[Records drawn from a dataset]
================

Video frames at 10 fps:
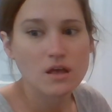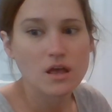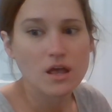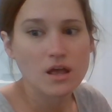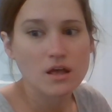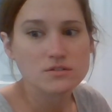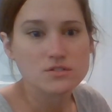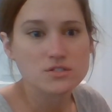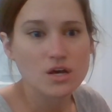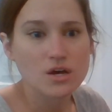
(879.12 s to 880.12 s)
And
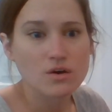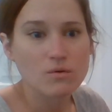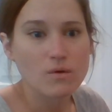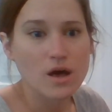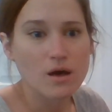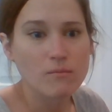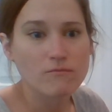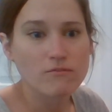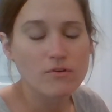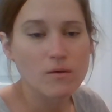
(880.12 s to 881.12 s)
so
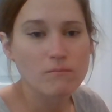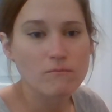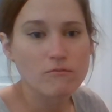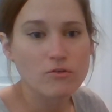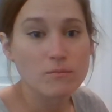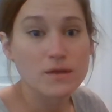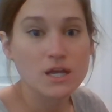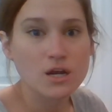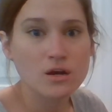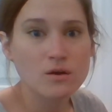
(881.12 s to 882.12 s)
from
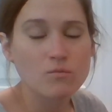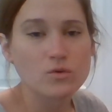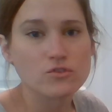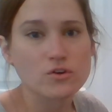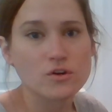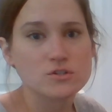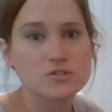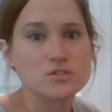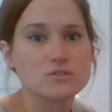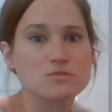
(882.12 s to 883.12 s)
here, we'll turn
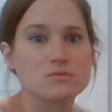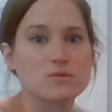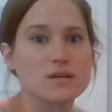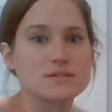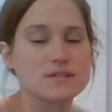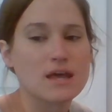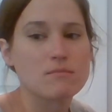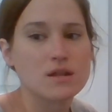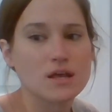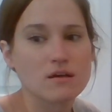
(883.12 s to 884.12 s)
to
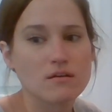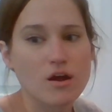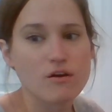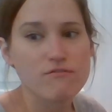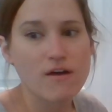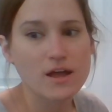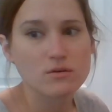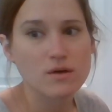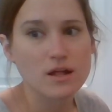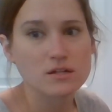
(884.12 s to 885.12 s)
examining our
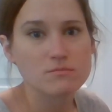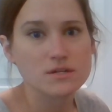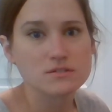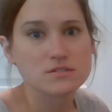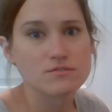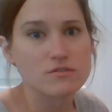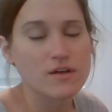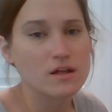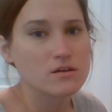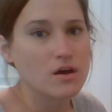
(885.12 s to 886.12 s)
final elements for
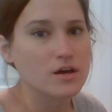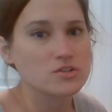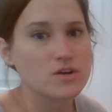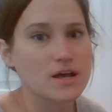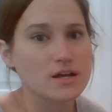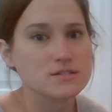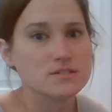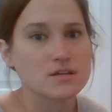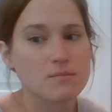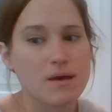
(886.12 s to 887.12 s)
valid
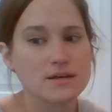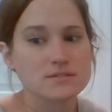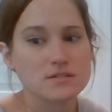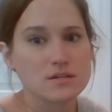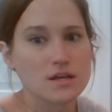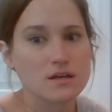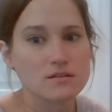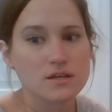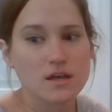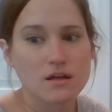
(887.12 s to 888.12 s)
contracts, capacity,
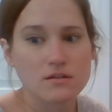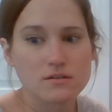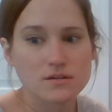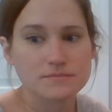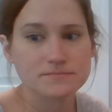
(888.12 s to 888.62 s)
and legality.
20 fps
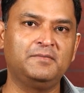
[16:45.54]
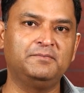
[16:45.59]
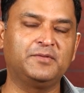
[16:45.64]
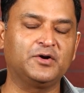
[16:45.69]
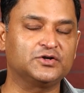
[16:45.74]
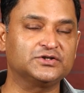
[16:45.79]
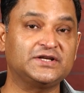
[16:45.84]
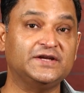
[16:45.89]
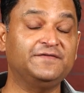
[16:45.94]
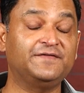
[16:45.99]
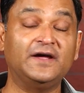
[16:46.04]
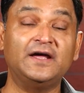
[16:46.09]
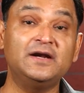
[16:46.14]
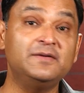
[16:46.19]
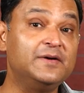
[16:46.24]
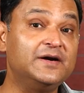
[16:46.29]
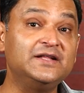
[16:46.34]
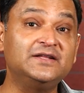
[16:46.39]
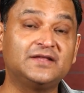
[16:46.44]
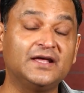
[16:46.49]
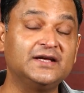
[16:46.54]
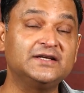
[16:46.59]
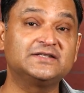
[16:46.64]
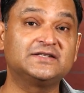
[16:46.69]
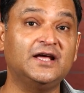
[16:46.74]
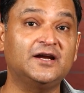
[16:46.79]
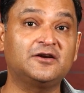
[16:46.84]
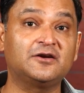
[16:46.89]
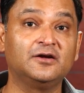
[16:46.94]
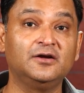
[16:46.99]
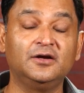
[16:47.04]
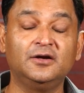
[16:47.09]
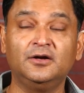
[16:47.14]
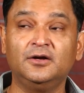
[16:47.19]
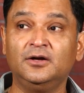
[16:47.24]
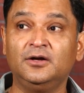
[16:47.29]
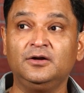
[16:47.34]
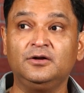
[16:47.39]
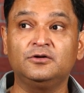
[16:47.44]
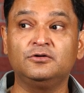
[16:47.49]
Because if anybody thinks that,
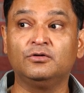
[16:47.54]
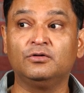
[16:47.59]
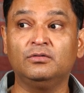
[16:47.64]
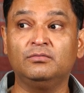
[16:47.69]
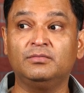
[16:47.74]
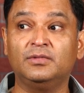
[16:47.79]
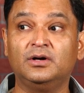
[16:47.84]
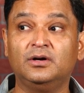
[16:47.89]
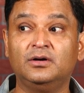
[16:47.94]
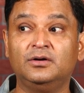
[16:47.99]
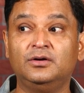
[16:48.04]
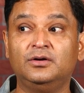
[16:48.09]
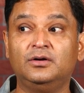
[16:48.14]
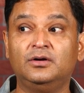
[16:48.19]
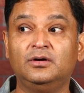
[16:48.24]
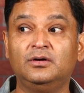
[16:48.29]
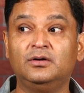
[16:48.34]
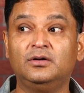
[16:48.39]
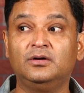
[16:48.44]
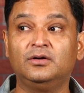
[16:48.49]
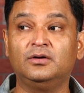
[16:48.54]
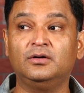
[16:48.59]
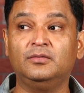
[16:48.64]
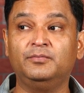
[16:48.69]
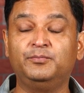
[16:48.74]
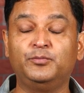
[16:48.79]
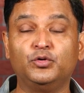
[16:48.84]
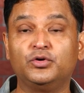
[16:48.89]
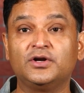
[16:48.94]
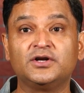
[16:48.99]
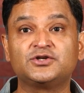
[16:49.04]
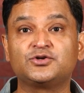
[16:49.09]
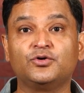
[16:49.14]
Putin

================

_Activity_
Reproduce the whole of the data, word for word, and omit its pictures.

_Reply_
Video frames at 10 fps:
(879.12 s to 880.12 s)
And
(880.12 s to 881.12 s)
so
(881.12 s to 882.12 s)
from
(882.12 s to 883.12 s)
here, we'll turn
(883.12 s to 884.12 s)
to
(884.12 s to 885.12 s)
examining our
(885.12 s to 886.12 s)
final elements for
(886.12 s to 887.12 s)
valid
(887.12 s to 888.12 s)
contracts, capacity,
(888.12 s to 888.62 s)
and legality.
20 fps
[16:45.54]
[16:45.59]
[16:45.64]
[16:45.69]
[16:45.74]
[16:45.79]
[16:45.84]
[16:45.89]
[16:45.94]
[16:45.99]
[16:46.04]
[16:46.09]
[16:46.14]
[16:46.19]
[16:46.24]
[16:46.29]
[16:46.34]
[16:46.39]
[16:46.44]
[16:46.49]
[16:46.54]
[16:46.59]
[16:46.64]
[16:46.69]
[16:46.74]
[16:46.79]
[16:46.84]
[16:46.89]
[16:46.94]
[16:46.99]
[16:47.04]
[16:47.09]
[16:47.14]
[16:47.19]
[16:47.24]
[16:47.29]
[16:47.34]
[16:47.39]
[16:47.44]
[16:47.49]
Because if anybody thinks that,
[16:47.54]
[16:47.59]
[16:47.64]
[16:47.69]
[16:47.74]
[16:47.79]
[16:47.84]
[16:47.89]
[16:47.94]
[16:47.99]
[16:48.04]
[16:48.09]
[16:48.14]
[16:48.19]
[16:48.24]
[16:48.29]
[16:48.34]
[16:48.39]
[16:48.44]
[16:48.49]
[16:48.54]
[16:48.59]
[16:48.64]
[16:48.69]
[16:48.74]
[16:48.79]
[16:48.84]
[16:48.89]
[16:48.94]
[16:48.99]
[16:49.04]
[16:49.09]
[16:49.14]
Putin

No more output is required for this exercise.